** RECORDS TO PROCESS follows **

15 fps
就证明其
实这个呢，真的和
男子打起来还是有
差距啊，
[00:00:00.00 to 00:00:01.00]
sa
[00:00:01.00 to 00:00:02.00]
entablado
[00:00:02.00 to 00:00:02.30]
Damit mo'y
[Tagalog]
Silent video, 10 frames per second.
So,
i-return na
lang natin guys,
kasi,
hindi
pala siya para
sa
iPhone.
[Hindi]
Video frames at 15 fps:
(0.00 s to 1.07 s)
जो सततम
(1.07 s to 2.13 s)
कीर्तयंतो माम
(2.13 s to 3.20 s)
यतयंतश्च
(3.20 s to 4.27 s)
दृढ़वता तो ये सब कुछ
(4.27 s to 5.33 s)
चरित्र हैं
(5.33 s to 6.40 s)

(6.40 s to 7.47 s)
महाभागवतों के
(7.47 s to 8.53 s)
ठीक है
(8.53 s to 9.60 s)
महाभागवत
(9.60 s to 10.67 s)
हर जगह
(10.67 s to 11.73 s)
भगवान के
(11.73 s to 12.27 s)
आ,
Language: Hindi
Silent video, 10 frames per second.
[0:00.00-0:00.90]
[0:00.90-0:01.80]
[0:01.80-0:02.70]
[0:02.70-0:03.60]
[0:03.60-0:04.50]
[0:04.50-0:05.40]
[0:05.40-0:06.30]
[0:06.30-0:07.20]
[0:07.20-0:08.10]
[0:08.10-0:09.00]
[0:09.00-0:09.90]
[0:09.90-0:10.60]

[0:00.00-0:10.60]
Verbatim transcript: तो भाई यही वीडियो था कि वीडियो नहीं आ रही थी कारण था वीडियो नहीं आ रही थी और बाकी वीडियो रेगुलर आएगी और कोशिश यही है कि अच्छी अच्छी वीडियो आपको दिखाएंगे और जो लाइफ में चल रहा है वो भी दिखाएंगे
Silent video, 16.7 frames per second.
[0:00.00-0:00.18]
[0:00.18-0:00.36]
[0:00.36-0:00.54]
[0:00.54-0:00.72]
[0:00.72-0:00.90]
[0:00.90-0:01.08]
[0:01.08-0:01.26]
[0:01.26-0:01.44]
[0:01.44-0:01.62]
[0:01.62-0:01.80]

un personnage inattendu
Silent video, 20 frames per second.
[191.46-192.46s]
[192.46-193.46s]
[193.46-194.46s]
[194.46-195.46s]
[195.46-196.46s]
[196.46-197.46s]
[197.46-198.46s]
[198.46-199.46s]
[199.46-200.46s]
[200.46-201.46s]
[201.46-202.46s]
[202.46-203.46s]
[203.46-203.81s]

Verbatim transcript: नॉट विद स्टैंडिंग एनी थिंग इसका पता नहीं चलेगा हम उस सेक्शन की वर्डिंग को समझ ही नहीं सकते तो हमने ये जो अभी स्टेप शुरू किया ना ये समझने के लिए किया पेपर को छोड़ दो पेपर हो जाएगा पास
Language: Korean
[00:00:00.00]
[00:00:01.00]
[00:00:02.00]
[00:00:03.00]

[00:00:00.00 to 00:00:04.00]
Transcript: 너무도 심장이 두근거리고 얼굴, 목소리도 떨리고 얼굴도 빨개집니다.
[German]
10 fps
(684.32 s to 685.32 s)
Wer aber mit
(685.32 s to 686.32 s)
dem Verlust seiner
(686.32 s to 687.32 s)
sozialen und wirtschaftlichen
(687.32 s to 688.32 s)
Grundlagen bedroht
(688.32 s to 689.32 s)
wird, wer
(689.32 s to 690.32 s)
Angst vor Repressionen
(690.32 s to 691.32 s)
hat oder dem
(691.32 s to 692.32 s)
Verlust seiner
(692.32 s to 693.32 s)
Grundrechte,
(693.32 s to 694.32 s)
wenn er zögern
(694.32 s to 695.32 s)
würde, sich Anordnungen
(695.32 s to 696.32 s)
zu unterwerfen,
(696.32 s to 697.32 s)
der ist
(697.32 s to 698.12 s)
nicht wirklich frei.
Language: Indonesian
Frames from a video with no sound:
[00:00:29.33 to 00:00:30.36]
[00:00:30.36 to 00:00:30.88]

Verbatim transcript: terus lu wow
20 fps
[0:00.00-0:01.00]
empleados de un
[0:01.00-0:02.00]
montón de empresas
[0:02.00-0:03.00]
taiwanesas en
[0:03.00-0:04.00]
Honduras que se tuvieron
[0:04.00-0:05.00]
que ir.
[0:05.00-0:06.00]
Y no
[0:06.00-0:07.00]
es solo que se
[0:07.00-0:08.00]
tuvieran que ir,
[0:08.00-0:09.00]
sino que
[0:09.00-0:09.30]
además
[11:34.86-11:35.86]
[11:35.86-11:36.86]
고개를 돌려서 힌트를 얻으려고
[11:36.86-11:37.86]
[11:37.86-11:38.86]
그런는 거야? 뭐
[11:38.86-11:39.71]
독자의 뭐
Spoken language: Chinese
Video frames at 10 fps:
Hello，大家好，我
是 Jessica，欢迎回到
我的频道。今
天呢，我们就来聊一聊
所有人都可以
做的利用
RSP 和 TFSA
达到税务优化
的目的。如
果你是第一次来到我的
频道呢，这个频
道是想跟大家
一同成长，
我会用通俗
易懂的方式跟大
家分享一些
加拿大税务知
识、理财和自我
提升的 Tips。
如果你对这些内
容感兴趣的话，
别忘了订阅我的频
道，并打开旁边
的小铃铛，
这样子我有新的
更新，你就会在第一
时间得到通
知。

** End of RECORDS TO PROCESS **

§ PROBLEM TO WORK ON: The records above are to be repeated exactly, in their entirety.

§ EXPECTED ANSWER:
15 fps
就证明其
实这个呢，真的和
男子打起来还是有
差距啊，
[00:00:00.00 to 00:00:01.00]
sa
[00:00:01.00 to 00:00:02.00]
entablado
[00:00:02.00 to 00:00:02.30]
Damit mo'y
[Tagalog]
Silent video, 10 frames per second.
So,
i-return na
lang natin guys,
kasi,
hindi
pala siya para
sa
iPhone.
[Hindi]
Video frames at 15 fps:
(0.00 s to 1.07 s)
जो सततम
(1.07 s to 2.13 s)
कीर्तयंतो माम
(2.13 s to 3.20 s)
यतयंतश्च
(3.20 s to 4.27 s)
दृढ़वता तो ये सब कुछ
(4.27 s to 5.33 s)
चरित्र हैं
(5.33 s to 6.40 s)

(6.40 s to 7.47 s)
महाभागवतों के
(7.47 s to 8.53 s)
ठीक है
(8.53 s to 9.60 s)
महाभागवत
(9.60 s to 10.67 s)
हर जगह
(10.67 s to 11.73 s)
भगवान के
(11.73 s to 12.27 s)
आ,
Language: Hindi
Silent video, 10 frames per second.
[0:00.00-0:00.90]
[0:00.90-0:01.80]
[0:01.80-0:02.70]
[0:02.70-0:03.60]
[0:03.60-0:04.50]
[0:04.50-0:05.40]
[0:05.40-0:06.30]
[0:06.30-0:07.20]
[0:07.20-0:08.10]
[0:08.10-0:09.00]
[0:09.00-0:09.90]
[0:09.90-0:10.60]

[0:00.00-0:10.60]
Verbatim transcript: तो भाई यही वीडियो था कि वीडियो नहीं आ रही थी कारण था वीडियो नहीं आ रही थी और बाकी वीडियो रेगुलर आएगी और कोशिश यही है कि अच्छी अच्छी वीडियो आपको दिखाएंगे और जो लाइफ में चल रहा है वो भी दिखाएंगे
Silent video, 16.7 frames per second.
[0:00.00-0:00.18]
[0:00.18-0:00.36]
[0:00.36-0:00.54]
[0:00.54-0:00.72]
[0:00.72-0:00.90]
[0:00.90-0:01.08]
[0:01.08-0:01.26]
[0:01.26-0:01.44]
[0:01.44-0:01.62]
[0:01.62-0:01.80]

un personnage inattendu
Silent video, 20 frames per second.
[191.46-192.46s]
[192.46-193.46s]
[193.46-194.46s]
[194.46-195.46s]
[195.46-196.46s]
[196.46-197.46s]
[197.46-198.46s]
[198.46-199.46s]
[199.46-200.46s]
[200.46-201.46s]
[201.46-202.46s]
[202.46-203.46s]
[203.46-203.81s]

Verbatim transcript: नॉट विद स्टैंडिंग एनी थिंग इसका पता नहीं चलेगा हम उस सेक्शन की वर्डिंग को समझ ही नहीं सकते तो हमने ये जो अभी स्टेप शुरू किया ना ये समझने के लिए किया पेपर को छोड़ दो पेपर हो जाएगा पास
Language: Korean
[00:00:00.00]
[00:00:01.00]
[00:00:02.00]
[00:00:03.00]

[00:00:00.00 to 00:00:04.00]
Transcript: 너무도 심장이 두근거리고 얼굴, 목소리도 떨리고 얼굴도 빨개집니다.
[German]
10 fps
(684.32 s to 685.32 s)
Wer aber mit
(685.32 s to 686.32 s)
dem Verlust seiner
(686.32 s to 687.32 s)
sozialen und wirtschaftlichen
(687.32 s to 688.32 s)
Grundlagen bedroht
(688.32 s to 689.32 s)
wird, wer
(689.32 s to 690.32 s)
Angst vor Repressionen
(690.32 s to 691.32 s)
hat oder dem
(691.32 s to 692.32 s)
Verlust seiner
(692.32 s to 693.32 s)
Grundrechte,
(693.32 s to 694.32 s)
wenn er zögern
(694.32 s to 695.32 s)
würde, sich Anordnungen
(695.32 s to 696.32 s)
zu unterwerfen,
(696.32 s to 697.32 s)
der ist
(697.32 s to 698.12 s)
nicht wirklich frei.
Language: Indonesian
Frames from a video with no sound:
[00:00:29.33 to 00:00:30.36]
[00:00:30.36 to 00:00:30.88]

Verbatim transcript: terus lu wow
20 fps
[0:00.00-0:01.00]
empleados de un
[0:01.00-0:02.00]
montón de empresas
[0:02.00-0:03.00]
taiwanesas en
[0:03.00-0:04.00]
Honduras que se tuvieron
[0:04.00-0:05.00]
que ir.
[0:05.00-0:06.00]
Y no
[0:06.00-0:07.00]
es solo que se
[0:07.00-0:08.00]
tuvieran que ir,
[0:08.00-0:09.00]
sino que
[0:09.00-0:09.30]
además
[11:34.86-11:35.86]
[11:35.86-11:36.86]
고개를 돌려서 힌트를 얻으려고
[11:36.86-11:37.86]
[11:37.86-11:38.86]
그런는 거야? 뭐
[11:38.86-11:39.71]
독자의 뭐
Spoken language: Chinese
Video frames at 10 fps:
Hello，大家好，我
是 Jessica，欢迎回到
我的频道。今
天呢，我们就来聊一聊
所有人都可以
做的利用
RSP 和 TFSA
达到税务优化
的目的。如
果你是第一次来到我的
频道呢，这个频
道是想跟大家
一同成长，
我会用通俗
易懂的方式跟大
家分享一些
加拿大税务知
识、理财和自我
提升的 Tips。
如果你对这些内
容感兴趣的话，
别忘了订阅我的频
道，并打开旁边
的小铃铛，
这样子我有新的
更新，你就会在第一
时间得到通
知。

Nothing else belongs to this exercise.